— PROBLEM REQUIREMENTS —
Transcribe exactly, and only, the lines from the one with "[00:05:39.75]" through the end of the records below, including both of those lines. Skip all pictures.

──────────

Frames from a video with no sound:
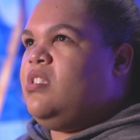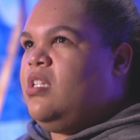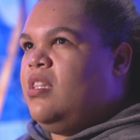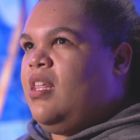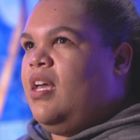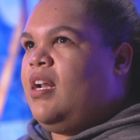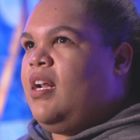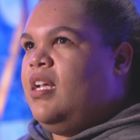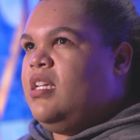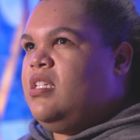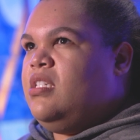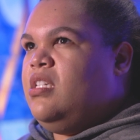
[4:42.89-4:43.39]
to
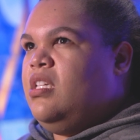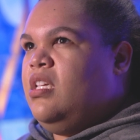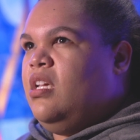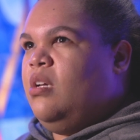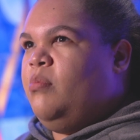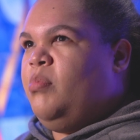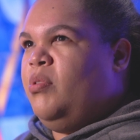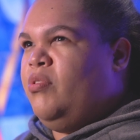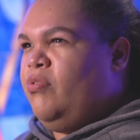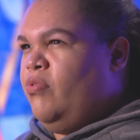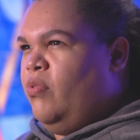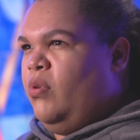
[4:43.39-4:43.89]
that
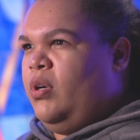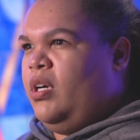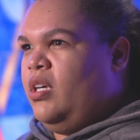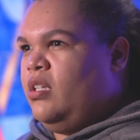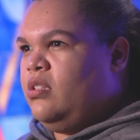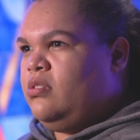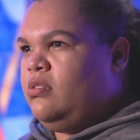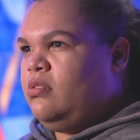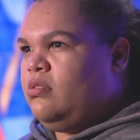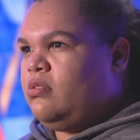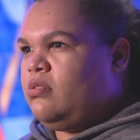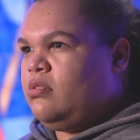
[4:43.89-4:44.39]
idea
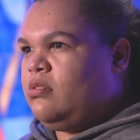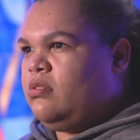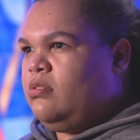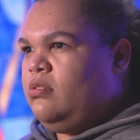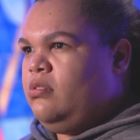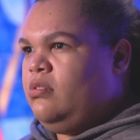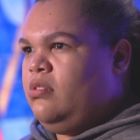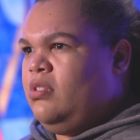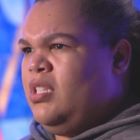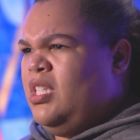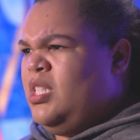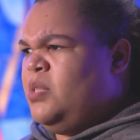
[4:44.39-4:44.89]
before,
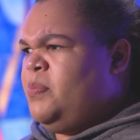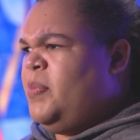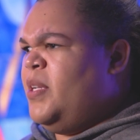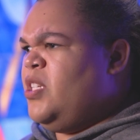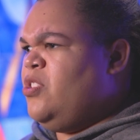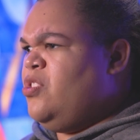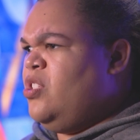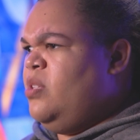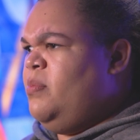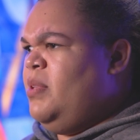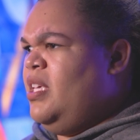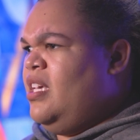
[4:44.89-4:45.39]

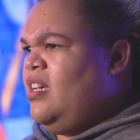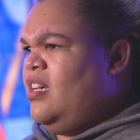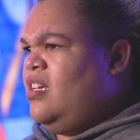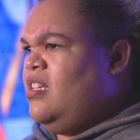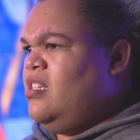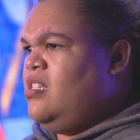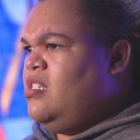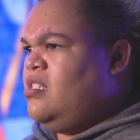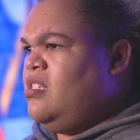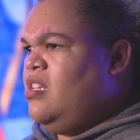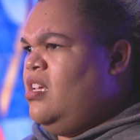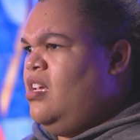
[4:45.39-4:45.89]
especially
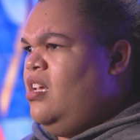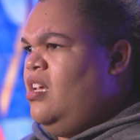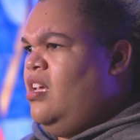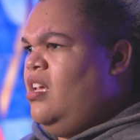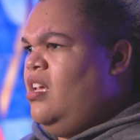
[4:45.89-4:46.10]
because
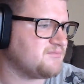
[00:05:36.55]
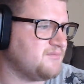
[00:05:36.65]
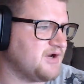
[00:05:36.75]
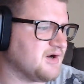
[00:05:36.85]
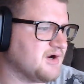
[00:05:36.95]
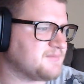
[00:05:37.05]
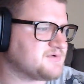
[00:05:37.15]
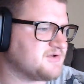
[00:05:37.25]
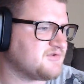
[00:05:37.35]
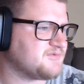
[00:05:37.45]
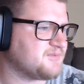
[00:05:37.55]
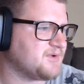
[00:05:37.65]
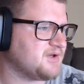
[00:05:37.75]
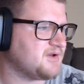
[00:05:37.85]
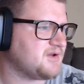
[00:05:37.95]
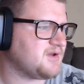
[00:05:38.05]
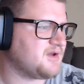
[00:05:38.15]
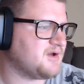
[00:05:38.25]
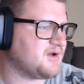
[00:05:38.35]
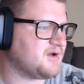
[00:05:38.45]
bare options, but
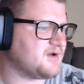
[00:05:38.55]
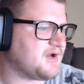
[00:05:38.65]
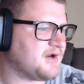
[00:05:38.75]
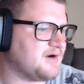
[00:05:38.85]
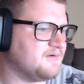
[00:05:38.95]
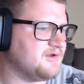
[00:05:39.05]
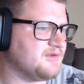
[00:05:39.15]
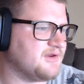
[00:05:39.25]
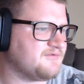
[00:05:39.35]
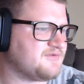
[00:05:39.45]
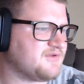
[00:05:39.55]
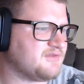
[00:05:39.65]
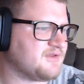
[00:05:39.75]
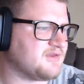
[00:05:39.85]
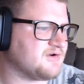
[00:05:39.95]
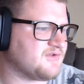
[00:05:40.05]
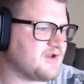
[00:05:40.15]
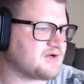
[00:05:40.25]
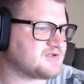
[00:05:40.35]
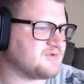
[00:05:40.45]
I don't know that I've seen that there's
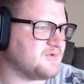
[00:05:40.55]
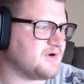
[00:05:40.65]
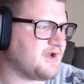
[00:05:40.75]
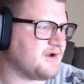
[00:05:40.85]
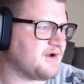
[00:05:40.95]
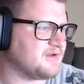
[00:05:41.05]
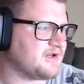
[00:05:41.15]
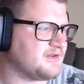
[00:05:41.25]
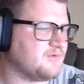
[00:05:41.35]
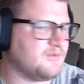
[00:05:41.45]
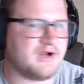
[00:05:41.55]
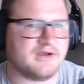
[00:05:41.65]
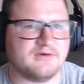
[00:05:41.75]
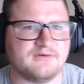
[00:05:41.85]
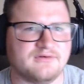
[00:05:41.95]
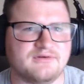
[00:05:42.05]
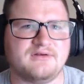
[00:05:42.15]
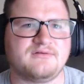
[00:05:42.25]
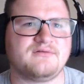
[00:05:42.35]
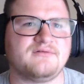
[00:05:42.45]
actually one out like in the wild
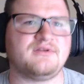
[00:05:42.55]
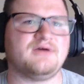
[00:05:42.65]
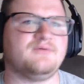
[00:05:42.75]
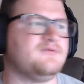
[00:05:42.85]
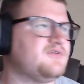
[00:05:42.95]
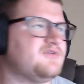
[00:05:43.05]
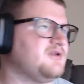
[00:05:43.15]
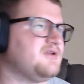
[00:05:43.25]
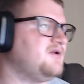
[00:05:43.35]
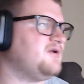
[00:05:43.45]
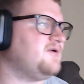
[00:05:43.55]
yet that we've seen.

──────────

— RESPONSE BELOW —
[00:05:39.75]
[00:05:39.85]
[00:05:39.95]
[00:05:40.05]
[00:05:40.15]
[00:05:40.25]
[00:05:40.35]
[00:05:40.45]
I don't know that I've seen that there's
[00:05:40.55]
[00:05:40.65]
[00:05:40.75]
[00:05:40.85]
[00:05:40.95]
[00:05:41.05]
[00:05:41.15]
[00:05:41.25]
[00:05:41.35]
[00:05:41.45]
[00:05:41.55]
[00:05:41.65]
[00:05:41.75]
[00:05:41.85]
[00:05:41.95]
[00:05:42.05]
[00:05:42.15]
[00:05:42.25]
[00:05:42.35]
[00:05:42.45]
actually one out like in the wild
[00:05:42.55]
[00:05:42.65]
[00:05:42.75]
[00:05:42.85]
[00:05:42.95]
[00:05:43.05]
[00:05:43.15]
[00:05:43.25]
[00:05:43.35]
[00:05:43.45]
[00:05:43.55]
yet that we've seen.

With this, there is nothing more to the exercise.